Student information

MSc thesis topic: Data cubes in agriculture and biodiversity context

Data cubes are complex data representations enabling researchers to integrate and analyse data across multiple dimensions such as space, time, and thematic variables, providing a comprehensive framework for environmental monitoring and decision-making. Data cubes have significant role in spatial domain related big data infrastructures by enabling efficient analysis of large datasets. The structured format of data cubes allows creating complex queries and analytical tasks, which are essential for gaining actionable insights.

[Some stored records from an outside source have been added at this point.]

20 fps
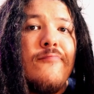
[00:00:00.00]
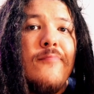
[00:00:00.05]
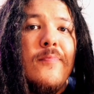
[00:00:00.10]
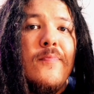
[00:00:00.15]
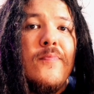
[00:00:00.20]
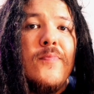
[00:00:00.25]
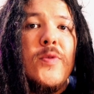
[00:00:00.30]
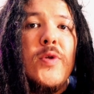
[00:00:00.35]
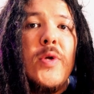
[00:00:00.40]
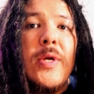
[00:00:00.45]

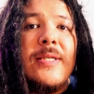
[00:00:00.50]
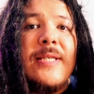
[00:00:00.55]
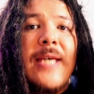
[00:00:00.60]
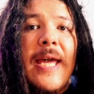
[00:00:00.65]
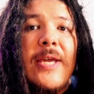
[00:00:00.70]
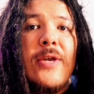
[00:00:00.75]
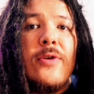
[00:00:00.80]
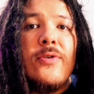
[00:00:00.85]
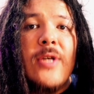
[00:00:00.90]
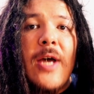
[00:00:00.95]
You can
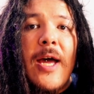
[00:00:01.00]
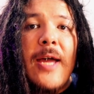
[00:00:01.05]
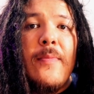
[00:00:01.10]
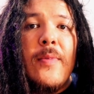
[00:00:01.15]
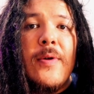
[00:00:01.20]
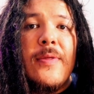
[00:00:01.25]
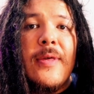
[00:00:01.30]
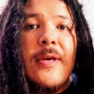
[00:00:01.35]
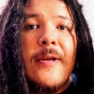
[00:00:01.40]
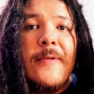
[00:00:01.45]
take your time
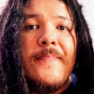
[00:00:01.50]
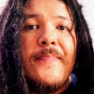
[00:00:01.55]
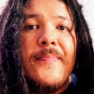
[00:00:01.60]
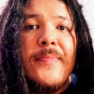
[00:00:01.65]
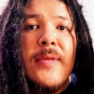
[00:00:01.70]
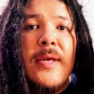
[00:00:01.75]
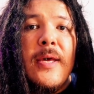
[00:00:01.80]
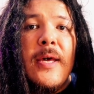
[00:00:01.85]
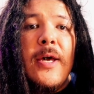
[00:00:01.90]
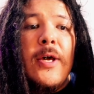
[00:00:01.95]
with it.
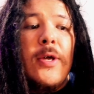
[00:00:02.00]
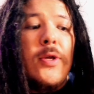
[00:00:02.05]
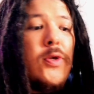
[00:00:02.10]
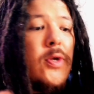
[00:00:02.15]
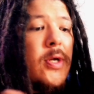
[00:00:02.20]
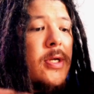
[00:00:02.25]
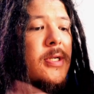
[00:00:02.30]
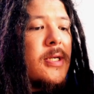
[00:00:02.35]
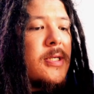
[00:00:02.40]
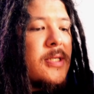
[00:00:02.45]
You
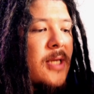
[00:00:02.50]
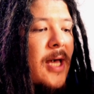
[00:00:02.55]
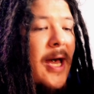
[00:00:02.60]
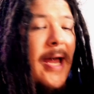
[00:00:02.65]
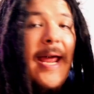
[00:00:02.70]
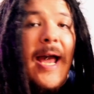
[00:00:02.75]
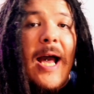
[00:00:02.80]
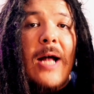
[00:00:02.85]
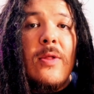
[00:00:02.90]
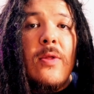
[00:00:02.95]
can decide
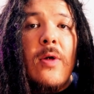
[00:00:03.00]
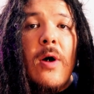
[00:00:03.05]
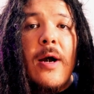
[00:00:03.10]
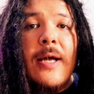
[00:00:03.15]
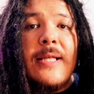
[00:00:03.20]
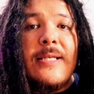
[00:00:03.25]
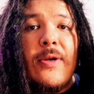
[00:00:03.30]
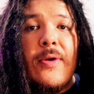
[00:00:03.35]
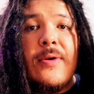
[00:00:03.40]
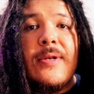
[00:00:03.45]
how long
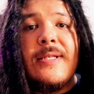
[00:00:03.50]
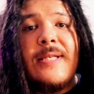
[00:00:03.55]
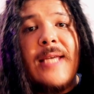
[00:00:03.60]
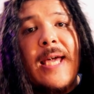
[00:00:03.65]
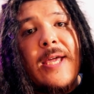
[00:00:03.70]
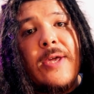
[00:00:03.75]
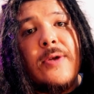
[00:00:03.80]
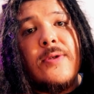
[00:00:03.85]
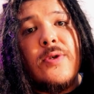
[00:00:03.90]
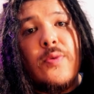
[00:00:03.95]
it's going to
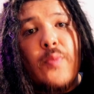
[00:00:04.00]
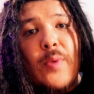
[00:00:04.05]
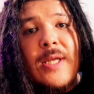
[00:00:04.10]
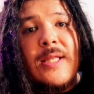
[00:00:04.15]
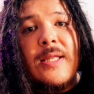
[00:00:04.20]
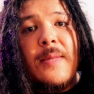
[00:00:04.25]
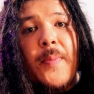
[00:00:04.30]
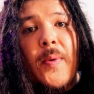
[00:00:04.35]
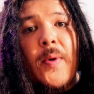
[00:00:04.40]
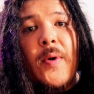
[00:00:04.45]
take you to read
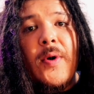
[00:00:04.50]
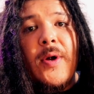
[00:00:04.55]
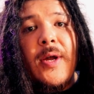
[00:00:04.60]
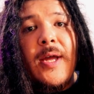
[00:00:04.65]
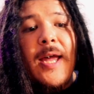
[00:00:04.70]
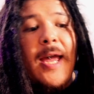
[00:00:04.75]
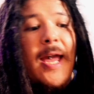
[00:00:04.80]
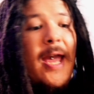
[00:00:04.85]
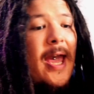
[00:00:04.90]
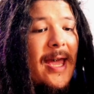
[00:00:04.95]
the book
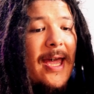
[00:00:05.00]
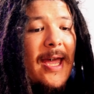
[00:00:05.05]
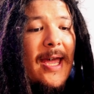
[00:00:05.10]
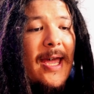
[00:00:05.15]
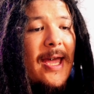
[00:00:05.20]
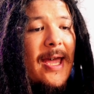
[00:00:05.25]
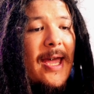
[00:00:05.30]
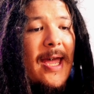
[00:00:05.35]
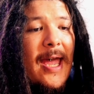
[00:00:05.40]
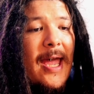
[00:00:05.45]

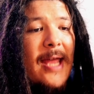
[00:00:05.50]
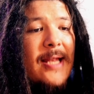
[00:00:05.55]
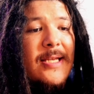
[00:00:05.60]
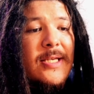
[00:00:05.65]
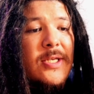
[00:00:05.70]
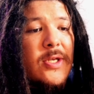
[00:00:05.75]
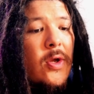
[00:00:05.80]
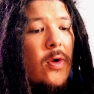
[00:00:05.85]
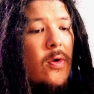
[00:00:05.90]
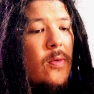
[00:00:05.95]
and
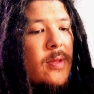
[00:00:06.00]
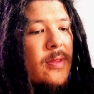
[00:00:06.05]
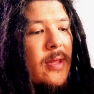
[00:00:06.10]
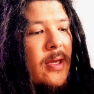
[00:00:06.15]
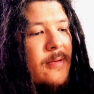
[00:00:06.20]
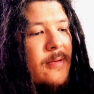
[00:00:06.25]
just go with it.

This thesis topic is proposed in the context of FAIRiCUBE project which core mission is to enable players from beyond classic Earth Observation (EO) domains to provide, access, process and share gridded data and algorithms in a FAIR and TRUSTable manner. FAIRiCUBE is an EU funded project with a consortium of 8 partners from Norway, Germany, Austria, Luxembourg, Spain, Italy and The Netherlands.

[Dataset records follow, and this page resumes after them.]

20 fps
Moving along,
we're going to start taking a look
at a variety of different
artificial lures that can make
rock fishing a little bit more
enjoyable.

The project’s goal is to leverage power of Machine Learning (ML) operating on multi-thematic datacubes for a broader range of governance and research institutions from diverse fields, who are at present cannot easily access and utilize these potent resources.

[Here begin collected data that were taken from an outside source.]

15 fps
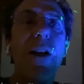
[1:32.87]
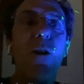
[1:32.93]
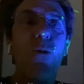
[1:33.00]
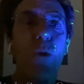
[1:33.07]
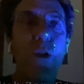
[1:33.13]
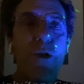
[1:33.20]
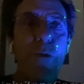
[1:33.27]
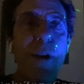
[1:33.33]

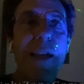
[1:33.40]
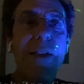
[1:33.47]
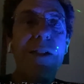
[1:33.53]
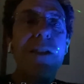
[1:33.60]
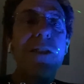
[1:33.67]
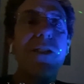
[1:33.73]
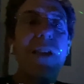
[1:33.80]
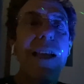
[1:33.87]
would direct
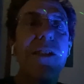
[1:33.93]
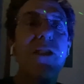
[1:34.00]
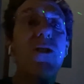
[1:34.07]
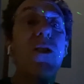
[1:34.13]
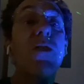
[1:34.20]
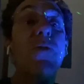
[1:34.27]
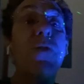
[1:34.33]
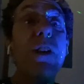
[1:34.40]
this, and it
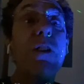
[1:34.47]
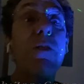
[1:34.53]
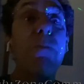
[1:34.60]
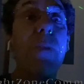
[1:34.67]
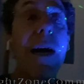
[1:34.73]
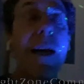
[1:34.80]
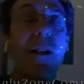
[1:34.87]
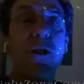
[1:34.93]
stars Vera
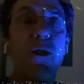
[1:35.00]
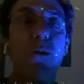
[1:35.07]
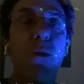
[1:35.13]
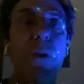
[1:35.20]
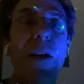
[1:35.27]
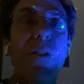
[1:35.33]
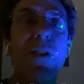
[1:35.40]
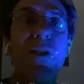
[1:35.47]
Miles, who
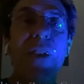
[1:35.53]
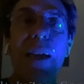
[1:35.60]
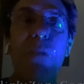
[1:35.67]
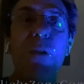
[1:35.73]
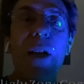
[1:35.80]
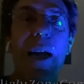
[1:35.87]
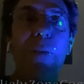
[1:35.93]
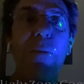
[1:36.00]
around the same
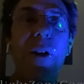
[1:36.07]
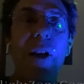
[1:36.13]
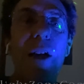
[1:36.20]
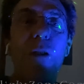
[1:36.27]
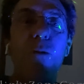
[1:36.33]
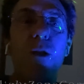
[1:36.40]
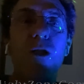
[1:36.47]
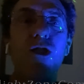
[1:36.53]
time
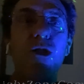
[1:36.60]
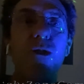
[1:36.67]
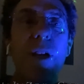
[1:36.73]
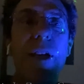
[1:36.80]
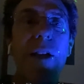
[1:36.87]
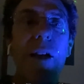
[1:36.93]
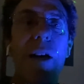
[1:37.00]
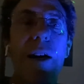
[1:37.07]
was
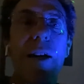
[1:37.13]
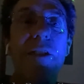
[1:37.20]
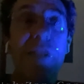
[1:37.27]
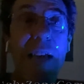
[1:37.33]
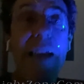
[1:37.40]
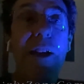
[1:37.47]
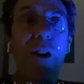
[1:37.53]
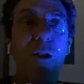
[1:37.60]
shooting uh,
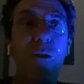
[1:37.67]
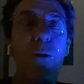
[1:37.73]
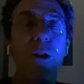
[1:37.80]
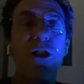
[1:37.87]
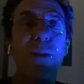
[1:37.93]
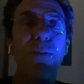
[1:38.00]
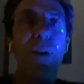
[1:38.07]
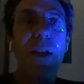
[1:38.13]
Psycho, where
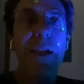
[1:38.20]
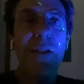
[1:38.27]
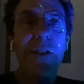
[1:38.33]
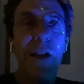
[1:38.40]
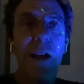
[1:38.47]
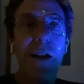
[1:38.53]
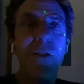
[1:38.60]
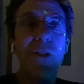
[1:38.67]
she played
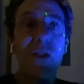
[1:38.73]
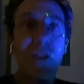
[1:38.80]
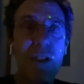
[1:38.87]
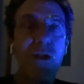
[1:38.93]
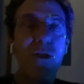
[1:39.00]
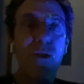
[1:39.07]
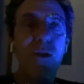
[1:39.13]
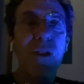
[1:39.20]
uh, the
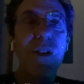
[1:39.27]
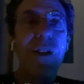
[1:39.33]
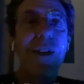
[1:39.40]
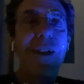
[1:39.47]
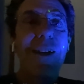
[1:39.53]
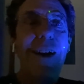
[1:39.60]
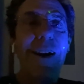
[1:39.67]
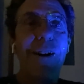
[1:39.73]
sister
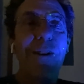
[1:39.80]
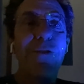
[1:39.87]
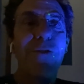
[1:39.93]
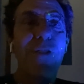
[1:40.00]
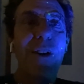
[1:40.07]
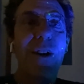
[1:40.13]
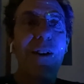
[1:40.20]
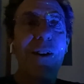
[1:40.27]
of,
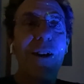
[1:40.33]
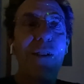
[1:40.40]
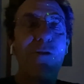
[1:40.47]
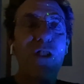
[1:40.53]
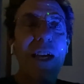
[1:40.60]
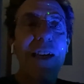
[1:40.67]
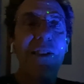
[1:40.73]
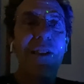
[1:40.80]
uh, of
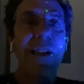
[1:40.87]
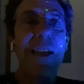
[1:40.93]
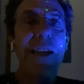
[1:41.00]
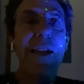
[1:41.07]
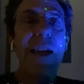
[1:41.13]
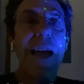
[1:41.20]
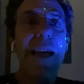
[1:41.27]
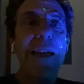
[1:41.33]
Janet
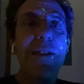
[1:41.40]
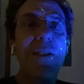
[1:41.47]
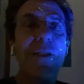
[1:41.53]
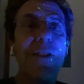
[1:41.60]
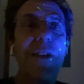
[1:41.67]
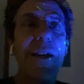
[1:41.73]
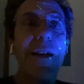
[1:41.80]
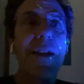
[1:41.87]
Leigh.
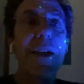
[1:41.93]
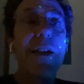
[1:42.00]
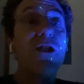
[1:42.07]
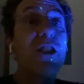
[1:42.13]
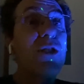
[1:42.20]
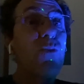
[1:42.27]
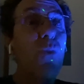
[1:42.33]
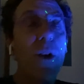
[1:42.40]
And uh,
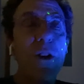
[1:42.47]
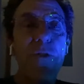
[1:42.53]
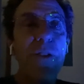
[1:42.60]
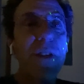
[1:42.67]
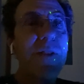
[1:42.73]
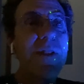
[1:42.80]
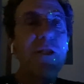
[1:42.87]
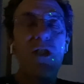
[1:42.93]
she's wonderful
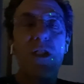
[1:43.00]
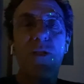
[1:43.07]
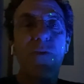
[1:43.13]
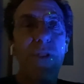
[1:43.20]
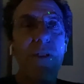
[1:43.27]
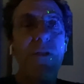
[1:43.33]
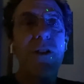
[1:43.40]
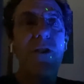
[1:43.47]
in this. She's
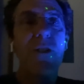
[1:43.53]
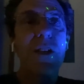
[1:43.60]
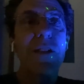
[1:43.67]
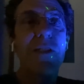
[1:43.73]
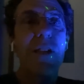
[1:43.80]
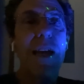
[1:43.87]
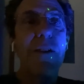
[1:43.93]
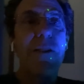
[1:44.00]
very good
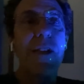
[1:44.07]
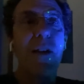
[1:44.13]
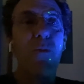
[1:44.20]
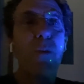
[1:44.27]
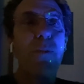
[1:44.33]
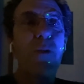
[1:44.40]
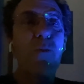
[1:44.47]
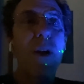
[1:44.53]
at, at a
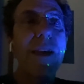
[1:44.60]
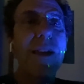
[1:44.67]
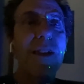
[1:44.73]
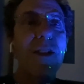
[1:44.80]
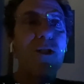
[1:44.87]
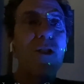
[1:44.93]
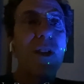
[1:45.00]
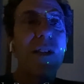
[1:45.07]
woman waiting
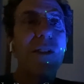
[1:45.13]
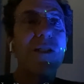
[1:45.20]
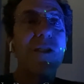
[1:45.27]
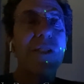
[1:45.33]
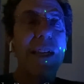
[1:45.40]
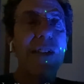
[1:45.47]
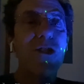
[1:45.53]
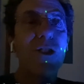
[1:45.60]
in, in, a
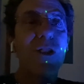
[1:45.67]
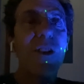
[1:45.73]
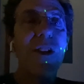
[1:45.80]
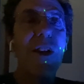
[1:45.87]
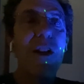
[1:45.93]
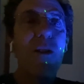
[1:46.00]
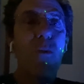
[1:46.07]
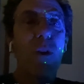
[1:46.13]
station
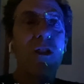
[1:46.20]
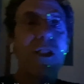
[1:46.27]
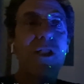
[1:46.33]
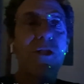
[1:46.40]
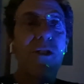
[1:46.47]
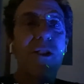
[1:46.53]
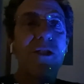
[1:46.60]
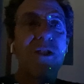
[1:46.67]
where she
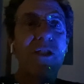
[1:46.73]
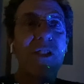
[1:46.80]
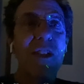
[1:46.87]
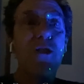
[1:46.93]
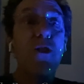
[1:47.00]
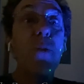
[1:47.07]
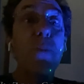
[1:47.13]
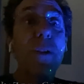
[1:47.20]
starts to see a
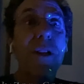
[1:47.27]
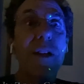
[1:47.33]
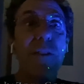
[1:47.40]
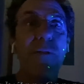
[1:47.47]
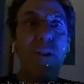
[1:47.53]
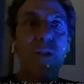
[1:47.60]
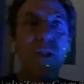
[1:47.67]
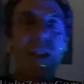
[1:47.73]
duplicate of
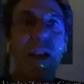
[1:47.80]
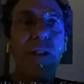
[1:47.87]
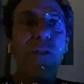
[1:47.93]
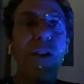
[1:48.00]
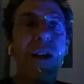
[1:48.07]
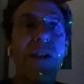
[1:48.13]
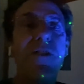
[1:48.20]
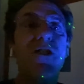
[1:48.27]
herself
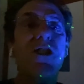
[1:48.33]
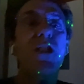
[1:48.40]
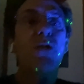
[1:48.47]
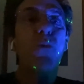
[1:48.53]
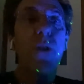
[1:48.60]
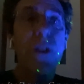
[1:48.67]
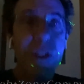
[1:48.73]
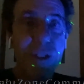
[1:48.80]
that she's
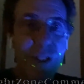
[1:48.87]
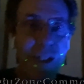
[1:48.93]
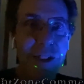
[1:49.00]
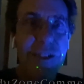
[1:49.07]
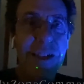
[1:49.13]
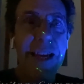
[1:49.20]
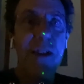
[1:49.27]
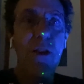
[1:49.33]
worried is going
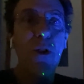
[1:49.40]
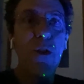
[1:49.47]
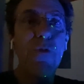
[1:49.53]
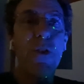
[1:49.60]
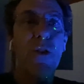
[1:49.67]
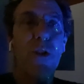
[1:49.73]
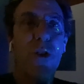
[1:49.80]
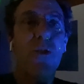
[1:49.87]
to take
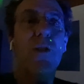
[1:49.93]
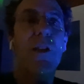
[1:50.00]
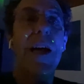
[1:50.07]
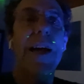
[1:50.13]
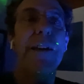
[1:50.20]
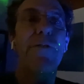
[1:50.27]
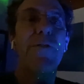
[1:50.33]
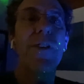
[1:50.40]
over her
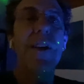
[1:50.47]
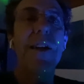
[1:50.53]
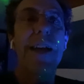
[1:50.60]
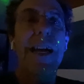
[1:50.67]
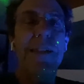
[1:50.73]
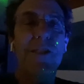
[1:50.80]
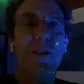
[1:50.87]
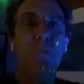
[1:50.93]
life
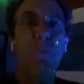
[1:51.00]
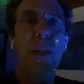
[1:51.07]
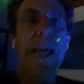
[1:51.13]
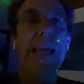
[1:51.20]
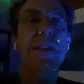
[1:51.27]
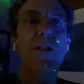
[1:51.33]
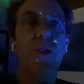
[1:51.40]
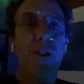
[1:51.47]
and
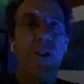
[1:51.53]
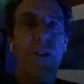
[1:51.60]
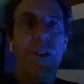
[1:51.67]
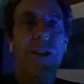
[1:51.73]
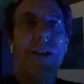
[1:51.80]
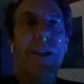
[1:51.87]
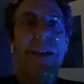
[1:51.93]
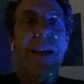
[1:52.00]
supplant her.
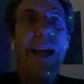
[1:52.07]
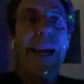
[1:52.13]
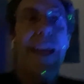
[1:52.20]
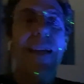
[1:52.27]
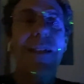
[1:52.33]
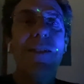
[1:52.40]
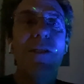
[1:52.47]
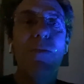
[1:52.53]

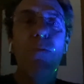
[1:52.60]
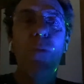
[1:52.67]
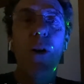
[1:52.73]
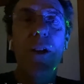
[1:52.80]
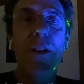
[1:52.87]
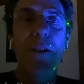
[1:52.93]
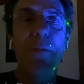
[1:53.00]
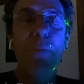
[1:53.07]
And
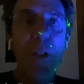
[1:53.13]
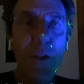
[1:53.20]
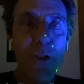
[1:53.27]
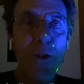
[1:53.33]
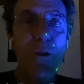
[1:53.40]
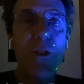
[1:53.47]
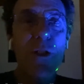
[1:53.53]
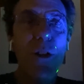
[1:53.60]
Martin
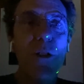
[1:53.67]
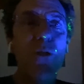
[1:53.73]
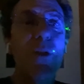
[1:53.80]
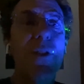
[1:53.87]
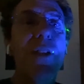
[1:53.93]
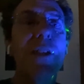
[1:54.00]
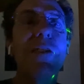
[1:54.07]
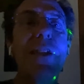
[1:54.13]
Milner is also
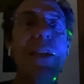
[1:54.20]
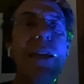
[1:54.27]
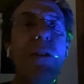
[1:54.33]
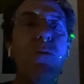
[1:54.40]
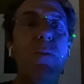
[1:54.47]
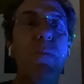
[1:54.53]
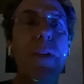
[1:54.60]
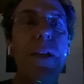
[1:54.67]
in this. He
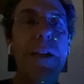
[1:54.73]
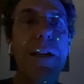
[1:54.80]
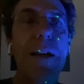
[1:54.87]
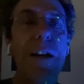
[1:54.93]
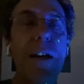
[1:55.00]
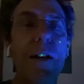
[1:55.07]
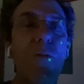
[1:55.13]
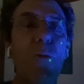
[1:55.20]
would be
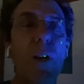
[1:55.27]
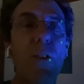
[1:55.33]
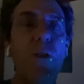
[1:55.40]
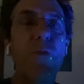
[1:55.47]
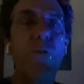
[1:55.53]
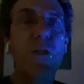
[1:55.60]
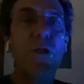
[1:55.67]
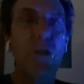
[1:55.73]
uh, well
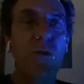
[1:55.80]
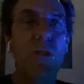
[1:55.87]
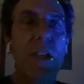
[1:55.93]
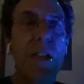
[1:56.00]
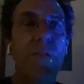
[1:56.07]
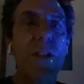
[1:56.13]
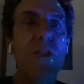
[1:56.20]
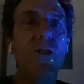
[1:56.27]
known for two
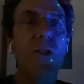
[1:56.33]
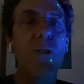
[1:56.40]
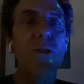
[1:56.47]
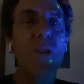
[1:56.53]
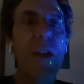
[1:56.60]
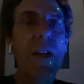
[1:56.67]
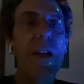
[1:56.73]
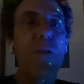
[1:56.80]
TV
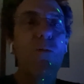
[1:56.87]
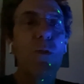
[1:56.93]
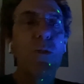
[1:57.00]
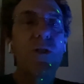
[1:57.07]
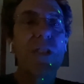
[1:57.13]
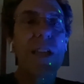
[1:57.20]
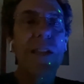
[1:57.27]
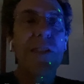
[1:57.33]
shows Route
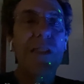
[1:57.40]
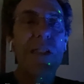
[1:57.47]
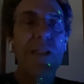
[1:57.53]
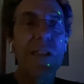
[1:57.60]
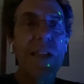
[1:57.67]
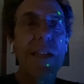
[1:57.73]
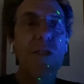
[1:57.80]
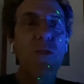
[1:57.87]

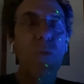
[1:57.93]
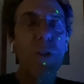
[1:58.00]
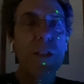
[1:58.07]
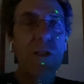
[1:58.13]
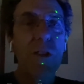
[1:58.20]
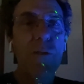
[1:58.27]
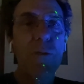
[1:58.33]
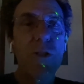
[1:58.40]
66, where he
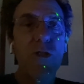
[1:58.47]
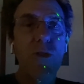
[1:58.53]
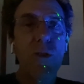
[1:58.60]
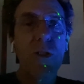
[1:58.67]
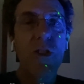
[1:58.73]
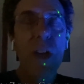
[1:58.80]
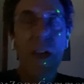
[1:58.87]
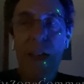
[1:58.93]
started with
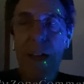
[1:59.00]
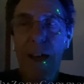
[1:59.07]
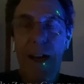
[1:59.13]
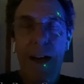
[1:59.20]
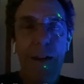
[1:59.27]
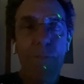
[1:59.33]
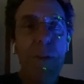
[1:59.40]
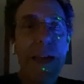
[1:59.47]
George
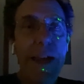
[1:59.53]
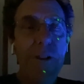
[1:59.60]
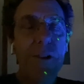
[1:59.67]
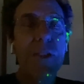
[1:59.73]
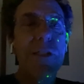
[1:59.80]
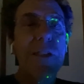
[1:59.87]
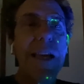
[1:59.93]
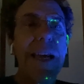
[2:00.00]
um, uh,
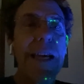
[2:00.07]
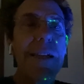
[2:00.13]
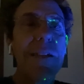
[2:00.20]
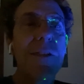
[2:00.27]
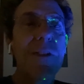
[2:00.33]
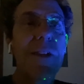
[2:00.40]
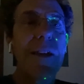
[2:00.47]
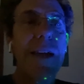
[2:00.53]
Harris,
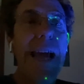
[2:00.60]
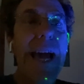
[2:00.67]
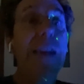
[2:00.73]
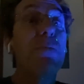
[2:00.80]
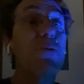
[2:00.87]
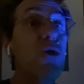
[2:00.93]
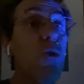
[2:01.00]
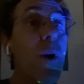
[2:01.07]
and uh,
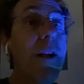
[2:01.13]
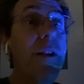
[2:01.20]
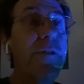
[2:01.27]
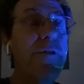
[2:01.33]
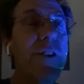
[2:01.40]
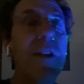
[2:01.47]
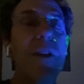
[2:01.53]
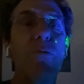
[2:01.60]
Adam
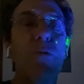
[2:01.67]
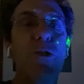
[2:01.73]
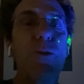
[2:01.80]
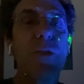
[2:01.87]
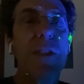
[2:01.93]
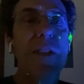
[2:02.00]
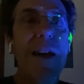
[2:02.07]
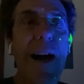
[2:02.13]
12, which
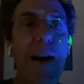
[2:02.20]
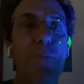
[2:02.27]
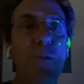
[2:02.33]
was a cop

The objective is the creation of a FAIRiCUBE Hub, a crosscutting platform and framework for data ingestion, provision, analyses, processing and dissemination, to unleash the potential of environmental, biodiversity and climate data through dedicated European data spaces.

WUR is one of the 8 project partners involved primarily on the Dutch use case: Biodiversity – agriculture nexus (one of 5 use cases).

The use case investigates the impact of agriculture activities on biodiversity within the agricultural landscape as the main environment. The main objective is to improve the knowledge about the correlation between biodiversity and different agricultural practices using a machine learning approach which is consistent across different regions. This would provide a step forward in making more precise estimates of e.g. biodiversity in a spatial context, by linking biodiversity with human activities in agricultural areas and related changes in the physical conditions (e.g., soil, groundwater, emissions etc.). Finally, it aims at increasing awareness about data cubes and AI in domain stakeholders involved in the smart agriculture and biodiversity fields.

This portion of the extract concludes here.